Taur Matan Ruak cancels trip to Australia after testing positive for the coronavirus for a second time
Timor-Leste Prime Minister Taur Matan Ruak. (Photo: Timor-Leste Health MInistry's official Facebook page)
Timor-Leste Prime Minister Taur Matan Ruak has been forced to cancel a visit to Australia after contracting Covid-19 for a second time.
The news of his infection comes amid a spike in cases that have spread across the Catholic-majority country in the past week.
In a Feb. 8, statement the prime minister's office said Ruak had been due to visit Australia on Feb. 9, where he was ironically to receive an award from the Australian government regarding Timor-Leste's success in dealing with the pandemic.
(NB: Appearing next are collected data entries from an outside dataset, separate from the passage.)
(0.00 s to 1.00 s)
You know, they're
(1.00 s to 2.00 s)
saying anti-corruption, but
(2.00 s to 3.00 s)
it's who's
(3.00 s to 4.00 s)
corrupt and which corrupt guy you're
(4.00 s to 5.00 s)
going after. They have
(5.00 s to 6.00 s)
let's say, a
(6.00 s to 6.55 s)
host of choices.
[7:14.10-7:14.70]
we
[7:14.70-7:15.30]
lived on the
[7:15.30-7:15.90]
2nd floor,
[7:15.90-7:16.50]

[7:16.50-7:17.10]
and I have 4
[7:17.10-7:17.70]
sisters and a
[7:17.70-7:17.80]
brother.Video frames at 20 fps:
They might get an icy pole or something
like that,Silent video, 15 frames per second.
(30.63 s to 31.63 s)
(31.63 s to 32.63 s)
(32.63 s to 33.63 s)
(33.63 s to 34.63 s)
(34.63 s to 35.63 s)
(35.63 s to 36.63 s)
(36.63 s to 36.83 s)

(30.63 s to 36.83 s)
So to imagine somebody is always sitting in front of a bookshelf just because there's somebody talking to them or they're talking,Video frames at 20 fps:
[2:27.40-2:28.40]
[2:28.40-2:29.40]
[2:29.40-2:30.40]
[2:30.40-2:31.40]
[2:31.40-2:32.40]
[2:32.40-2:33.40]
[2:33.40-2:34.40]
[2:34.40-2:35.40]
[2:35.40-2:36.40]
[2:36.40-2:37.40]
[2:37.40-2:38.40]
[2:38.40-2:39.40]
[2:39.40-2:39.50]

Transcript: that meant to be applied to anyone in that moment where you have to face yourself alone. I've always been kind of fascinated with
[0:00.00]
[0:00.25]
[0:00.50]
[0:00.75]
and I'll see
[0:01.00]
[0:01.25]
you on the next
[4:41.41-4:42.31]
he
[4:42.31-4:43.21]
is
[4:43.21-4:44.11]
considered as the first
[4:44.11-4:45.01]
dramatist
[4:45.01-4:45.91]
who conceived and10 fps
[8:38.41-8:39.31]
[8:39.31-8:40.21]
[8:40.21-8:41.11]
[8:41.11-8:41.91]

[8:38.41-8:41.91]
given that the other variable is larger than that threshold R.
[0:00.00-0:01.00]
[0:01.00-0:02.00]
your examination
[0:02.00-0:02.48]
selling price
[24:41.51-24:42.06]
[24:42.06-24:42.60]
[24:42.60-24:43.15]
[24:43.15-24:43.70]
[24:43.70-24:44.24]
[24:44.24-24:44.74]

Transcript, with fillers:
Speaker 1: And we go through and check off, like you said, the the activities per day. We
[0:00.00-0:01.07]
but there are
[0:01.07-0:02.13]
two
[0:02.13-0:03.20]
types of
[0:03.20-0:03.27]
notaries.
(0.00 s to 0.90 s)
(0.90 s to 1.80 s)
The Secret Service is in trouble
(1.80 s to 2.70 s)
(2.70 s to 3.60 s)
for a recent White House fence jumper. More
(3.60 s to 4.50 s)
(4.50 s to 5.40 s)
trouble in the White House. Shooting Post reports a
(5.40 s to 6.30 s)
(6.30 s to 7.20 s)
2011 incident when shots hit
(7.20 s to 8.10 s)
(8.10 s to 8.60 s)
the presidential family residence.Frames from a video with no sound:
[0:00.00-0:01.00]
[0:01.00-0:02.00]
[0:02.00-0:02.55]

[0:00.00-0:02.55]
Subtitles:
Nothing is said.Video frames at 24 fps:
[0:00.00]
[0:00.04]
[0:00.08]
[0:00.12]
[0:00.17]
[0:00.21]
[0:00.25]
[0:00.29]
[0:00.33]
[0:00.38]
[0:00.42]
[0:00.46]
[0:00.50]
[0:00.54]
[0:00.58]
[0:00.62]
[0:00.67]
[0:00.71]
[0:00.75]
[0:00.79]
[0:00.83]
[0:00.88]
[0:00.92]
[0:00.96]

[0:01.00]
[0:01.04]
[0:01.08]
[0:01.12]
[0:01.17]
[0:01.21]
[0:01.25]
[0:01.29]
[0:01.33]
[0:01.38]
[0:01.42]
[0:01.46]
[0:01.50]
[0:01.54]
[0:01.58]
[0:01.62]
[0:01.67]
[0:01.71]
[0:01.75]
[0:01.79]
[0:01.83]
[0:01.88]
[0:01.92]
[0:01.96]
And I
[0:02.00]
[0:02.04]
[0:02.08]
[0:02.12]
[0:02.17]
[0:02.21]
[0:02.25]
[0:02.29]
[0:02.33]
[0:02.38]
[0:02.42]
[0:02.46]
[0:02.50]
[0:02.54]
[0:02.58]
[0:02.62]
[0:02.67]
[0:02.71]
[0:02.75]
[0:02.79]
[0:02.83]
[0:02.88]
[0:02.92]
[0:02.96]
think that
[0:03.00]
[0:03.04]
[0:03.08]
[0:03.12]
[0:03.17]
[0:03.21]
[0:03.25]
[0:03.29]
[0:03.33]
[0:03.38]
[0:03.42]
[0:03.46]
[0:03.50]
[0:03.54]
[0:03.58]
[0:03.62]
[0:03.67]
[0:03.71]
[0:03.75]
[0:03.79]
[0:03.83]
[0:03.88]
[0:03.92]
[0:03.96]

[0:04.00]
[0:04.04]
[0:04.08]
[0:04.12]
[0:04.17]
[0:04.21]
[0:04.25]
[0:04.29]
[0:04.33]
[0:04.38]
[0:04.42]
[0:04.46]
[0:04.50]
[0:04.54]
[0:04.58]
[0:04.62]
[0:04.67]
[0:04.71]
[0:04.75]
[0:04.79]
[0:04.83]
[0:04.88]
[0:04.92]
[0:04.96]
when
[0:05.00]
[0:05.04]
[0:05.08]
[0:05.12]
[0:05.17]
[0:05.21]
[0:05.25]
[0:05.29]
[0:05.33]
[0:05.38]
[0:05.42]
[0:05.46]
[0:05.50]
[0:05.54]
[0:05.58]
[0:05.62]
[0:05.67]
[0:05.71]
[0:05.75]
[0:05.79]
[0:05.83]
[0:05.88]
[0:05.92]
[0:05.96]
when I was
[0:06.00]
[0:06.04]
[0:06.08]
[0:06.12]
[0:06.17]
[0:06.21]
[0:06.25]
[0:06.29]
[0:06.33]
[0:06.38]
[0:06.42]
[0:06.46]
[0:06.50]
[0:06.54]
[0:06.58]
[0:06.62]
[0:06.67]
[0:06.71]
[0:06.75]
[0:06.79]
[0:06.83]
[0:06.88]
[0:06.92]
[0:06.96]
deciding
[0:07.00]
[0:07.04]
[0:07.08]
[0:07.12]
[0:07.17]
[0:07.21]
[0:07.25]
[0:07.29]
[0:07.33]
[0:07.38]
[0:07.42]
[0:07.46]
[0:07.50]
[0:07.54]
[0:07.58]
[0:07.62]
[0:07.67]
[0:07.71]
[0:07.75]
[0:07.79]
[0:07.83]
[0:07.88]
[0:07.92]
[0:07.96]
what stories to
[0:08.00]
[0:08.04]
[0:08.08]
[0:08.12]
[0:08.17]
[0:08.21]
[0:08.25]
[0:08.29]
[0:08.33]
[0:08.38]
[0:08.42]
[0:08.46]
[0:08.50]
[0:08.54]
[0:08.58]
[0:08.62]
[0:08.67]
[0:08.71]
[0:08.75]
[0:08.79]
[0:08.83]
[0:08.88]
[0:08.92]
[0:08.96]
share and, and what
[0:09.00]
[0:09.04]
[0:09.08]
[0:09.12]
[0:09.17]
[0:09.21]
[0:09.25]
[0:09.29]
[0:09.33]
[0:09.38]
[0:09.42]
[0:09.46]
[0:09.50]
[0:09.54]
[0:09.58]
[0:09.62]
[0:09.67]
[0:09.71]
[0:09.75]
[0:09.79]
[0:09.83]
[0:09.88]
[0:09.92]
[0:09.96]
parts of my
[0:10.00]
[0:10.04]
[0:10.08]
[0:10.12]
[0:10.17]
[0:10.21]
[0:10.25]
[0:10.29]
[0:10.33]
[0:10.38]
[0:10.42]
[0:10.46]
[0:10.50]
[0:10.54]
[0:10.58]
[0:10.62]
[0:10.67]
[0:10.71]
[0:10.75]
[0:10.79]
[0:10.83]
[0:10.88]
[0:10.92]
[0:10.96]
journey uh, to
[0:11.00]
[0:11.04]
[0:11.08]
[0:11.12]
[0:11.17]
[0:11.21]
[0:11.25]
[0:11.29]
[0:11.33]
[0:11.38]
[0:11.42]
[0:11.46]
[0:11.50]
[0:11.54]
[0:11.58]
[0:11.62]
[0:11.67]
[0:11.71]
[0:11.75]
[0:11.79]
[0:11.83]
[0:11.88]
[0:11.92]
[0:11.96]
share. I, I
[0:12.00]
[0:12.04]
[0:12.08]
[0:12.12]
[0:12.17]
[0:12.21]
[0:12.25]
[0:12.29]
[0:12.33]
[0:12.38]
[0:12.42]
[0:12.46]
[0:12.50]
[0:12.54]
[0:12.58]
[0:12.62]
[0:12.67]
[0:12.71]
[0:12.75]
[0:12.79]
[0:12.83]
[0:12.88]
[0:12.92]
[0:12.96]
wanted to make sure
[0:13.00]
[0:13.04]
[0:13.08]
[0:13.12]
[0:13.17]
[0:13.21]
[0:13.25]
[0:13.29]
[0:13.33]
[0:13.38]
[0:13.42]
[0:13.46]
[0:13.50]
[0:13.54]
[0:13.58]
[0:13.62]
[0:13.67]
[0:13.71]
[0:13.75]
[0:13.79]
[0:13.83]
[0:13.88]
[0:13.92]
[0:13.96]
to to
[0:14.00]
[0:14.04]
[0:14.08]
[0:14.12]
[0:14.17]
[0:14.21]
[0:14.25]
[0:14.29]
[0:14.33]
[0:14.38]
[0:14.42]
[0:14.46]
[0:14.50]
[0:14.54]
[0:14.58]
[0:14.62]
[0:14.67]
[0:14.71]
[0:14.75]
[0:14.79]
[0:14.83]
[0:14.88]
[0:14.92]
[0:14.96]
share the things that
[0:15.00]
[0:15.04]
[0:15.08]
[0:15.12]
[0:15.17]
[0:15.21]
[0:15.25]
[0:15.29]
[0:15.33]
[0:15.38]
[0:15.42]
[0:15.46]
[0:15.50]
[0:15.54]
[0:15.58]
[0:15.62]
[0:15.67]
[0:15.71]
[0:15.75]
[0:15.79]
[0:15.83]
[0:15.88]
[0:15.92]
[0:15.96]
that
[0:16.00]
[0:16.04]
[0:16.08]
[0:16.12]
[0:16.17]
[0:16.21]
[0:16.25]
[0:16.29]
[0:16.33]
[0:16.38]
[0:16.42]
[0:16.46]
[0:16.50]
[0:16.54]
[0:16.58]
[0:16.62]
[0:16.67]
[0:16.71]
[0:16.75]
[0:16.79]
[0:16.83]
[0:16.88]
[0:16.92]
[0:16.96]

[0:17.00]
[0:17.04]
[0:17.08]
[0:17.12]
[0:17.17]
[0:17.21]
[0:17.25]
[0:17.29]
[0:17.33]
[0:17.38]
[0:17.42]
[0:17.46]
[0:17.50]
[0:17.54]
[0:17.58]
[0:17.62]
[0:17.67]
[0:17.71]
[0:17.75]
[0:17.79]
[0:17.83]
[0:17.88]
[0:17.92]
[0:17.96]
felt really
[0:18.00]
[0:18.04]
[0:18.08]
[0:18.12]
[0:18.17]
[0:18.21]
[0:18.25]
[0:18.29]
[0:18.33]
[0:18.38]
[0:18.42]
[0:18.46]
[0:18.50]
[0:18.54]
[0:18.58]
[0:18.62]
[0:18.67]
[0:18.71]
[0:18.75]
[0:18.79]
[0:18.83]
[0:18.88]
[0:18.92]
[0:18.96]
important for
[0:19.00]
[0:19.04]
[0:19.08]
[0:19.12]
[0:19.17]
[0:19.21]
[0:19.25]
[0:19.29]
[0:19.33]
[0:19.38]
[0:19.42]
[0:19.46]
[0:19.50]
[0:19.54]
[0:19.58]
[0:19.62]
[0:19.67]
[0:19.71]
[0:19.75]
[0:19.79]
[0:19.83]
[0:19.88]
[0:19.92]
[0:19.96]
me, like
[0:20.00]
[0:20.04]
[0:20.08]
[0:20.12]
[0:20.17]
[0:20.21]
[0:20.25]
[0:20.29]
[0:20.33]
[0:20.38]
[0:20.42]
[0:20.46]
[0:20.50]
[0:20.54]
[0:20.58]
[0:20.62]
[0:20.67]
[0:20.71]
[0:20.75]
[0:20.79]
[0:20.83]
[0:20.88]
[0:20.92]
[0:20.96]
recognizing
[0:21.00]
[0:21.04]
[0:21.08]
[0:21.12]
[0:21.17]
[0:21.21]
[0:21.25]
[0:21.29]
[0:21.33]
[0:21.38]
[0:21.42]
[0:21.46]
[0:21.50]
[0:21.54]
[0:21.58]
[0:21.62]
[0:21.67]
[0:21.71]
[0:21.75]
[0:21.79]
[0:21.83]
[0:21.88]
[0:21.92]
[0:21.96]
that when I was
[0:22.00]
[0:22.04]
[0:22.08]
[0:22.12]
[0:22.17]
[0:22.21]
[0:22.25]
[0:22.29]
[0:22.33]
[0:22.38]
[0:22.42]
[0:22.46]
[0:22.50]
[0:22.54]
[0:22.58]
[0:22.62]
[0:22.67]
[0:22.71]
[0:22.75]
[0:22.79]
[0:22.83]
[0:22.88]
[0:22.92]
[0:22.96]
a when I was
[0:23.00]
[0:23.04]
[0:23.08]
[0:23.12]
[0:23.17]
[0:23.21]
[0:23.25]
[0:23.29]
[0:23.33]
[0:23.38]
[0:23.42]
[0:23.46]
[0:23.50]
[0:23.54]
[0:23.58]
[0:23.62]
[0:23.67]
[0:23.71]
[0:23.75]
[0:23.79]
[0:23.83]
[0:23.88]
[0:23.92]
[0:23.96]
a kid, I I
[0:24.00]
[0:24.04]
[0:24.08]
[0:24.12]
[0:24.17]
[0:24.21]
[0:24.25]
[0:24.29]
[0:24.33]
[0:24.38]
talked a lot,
The postponement was due to health reasons" because Ruak and his wife Isabel Ferreira tested positive for the Covid-19 virus, the statement said.
It added that the test was carried out on Feb. 7 and both were in good health and following "medical recommendations that they stay home, rest, and follow health protocols until new tests are carried out.
This is the second time Ruak — who has been vaccinated against Covid-19 three times — has tested positive. The first time was in August last year.
The news comes amid a significant spike in cases across the country over the past week, which the Ministry of Health declared was a “third wave.”
The ministry recorded 247 new cases on Feb. 8 the highest daily tally since September last year, bringing the number of active cases across the country to 876.
Since the start of the pandemic, Timor-Leste has recorded 20,748 cases and 122 deaths.
Vaccination efforts are still underway with 84.3 percent of the population having received at least one dose. Some 71.0 percent have been fully vaccinated.
Efforts to combat Covid-19 have been going hand in hand with efforts to stem cases of dengue fever, which from January to Feb. 9 had seen 1,799 cases and 29 deaths.
This has created serious challenges for the health sector, considering that a number of health facilities previously dedicated to Covid-19 patients, including isolation sites are now sharing space with dengue fever patients.